Outside of the head contact, which the league likely deemed legal because it was ruled to occur after initial contact with the body, Carbery’s primary concern with the play was that Trouba took advantage of Leonard already being involved in a battle with a different Ducks player at the time of the hit.

The veteran defender, partially obscured by his own net, left his own coverage to throw the hit on Leonard. Carbery insinuates that plays like that could happen much more often in every game if the league doesn’t crack down on them.

“You can look through the years at certain hits like this,” Carbery said. “When guys could hunt guys all over the ice. When you’re engaged, a majority of the time, when you’re wheeling the net, and you’ve got a defender on you and a forward’s walking up the half wall — happens a lot in games — and you’re about to pass it to the D, that winger can leave his coverage. His coverage is the D-man in most D-zone coverage. He can leave his coverage and go and hunt that puck that’s engaged, and he can blow him up every single time.

“Now, you’ve got to be careful with that if you make contact, but you could do it. And it used to happen a lot more frequently, especially when there was more physicality in the game, more guys that weren’t as concerned with the puck in their shifts. So that’s the part that I don’t like. It looks old-school to me, of hunting a player who’s in a vulnerable spot. But I understand the league’s perspective on it and the actual hit itself.”

Trouba, who avoided any supplemental discipline for the Leonard hit, has a lengthy history of dangerous plays, particularly connecting with his elbow to opponents’ heads. He has been fined four times during his career and suspended twice, most recently for two games during the 2024-25 season after elbowing Golden Knights forward Pavel Dorofeyev in the head.

Before that, he was fined $5,000 for elbowing Florida’s Evan Rodrigues in the head during the 2024 playoffs, forced Washington’s Sonny Milano out of action for months with another borderline high hit earlier that season, injured Sidney Crosby with a headshot during the 2022 postseason, and was suspended two games in 2017 for elbowing Mark Stone in the head.

Trouba has also had multiple other “near misses” that likely would have led to injury had a player not avoided contact.

Many of Trouba’s most controversial hits, like his one on Leonard, have avoided more severe consequences or been deemed legal by the NHL, which has drawn considerable scorn from players and coaches in the past. After Trouba escaped with just a fine for his hit on Rodrigues in 2024, Panthers head coach Paul Maurice sarcastically responded in the media that Trouba would likely not be able to eat after suffering such a financial loss.

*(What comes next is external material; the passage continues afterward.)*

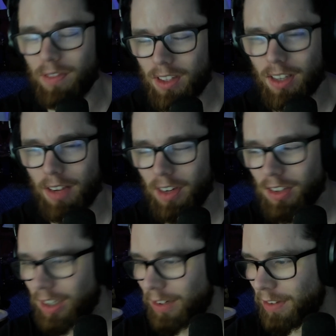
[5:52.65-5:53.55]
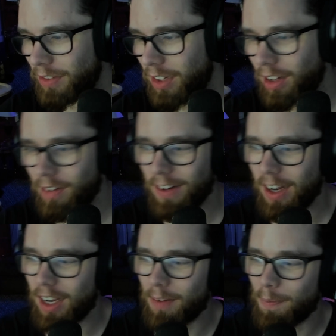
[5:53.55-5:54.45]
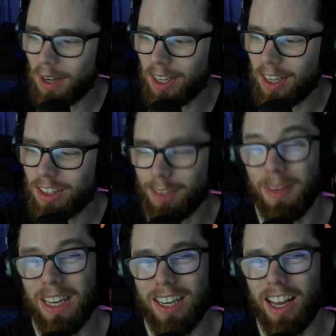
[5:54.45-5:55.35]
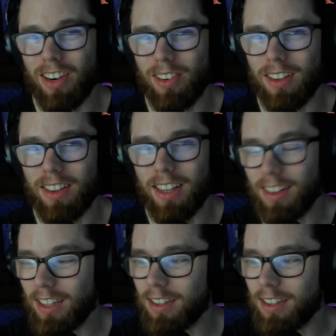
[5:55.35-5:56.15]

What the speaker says: the $750 fine, but to me, I don't think that's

“Take the hat, pass it around,” Maurice said then, suggesting they collect donations. “Poor lad. Poor Jake.”

Montreal Canadiens forward Brendan Gallagher was more straightforward with his criticism after a high Trouba hit injured Canadiens defenseman Justin Barron last year.

“They had a clean hit on the ice, we have a hit to the head from a player that’s had multiple, multiple warnings,” Gallagher said. “So, whether the league decides to do the right thing, whether he gets another pass, that’s up to them.”

After Friday’s hit, Carbery and the Capitals will be tasked with moving on without Leonard for the foreseeable future, recalling forward Bogdan Trineyev from the AHL’s Hershey Bears on Sunday. They’ll meet Trouba and the Ducks one more time this season, hosting them at Capital One Arena on January 5.